Output all the entries word for word. Omit the pictures.

Collected data:
Start of Block

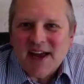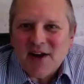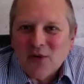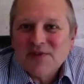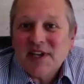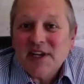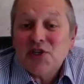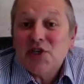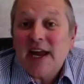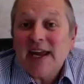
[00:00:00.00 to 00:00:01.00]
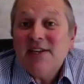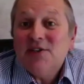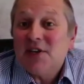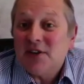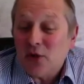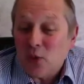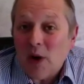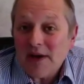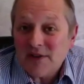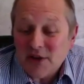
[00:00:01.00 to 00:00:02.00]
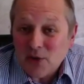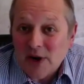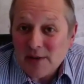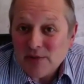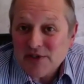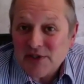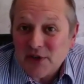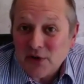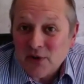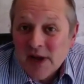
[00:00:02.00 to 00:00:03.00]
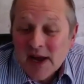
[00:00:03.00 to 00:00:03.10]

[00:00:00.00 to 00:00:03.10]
obviously a change in the way that you're able to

End of Block

▸ **Answer to this task**
[00:00:00.00 to 00:00:01.00]
[00:00:01.00 to 00:00:02.00]
[00:00:02.00 to 00:00:03.00]
[00:00:03.00 to 00:00:03.10]

[00:00:00.00 to 00:00:03.10]
obviously a change in the way that you're able to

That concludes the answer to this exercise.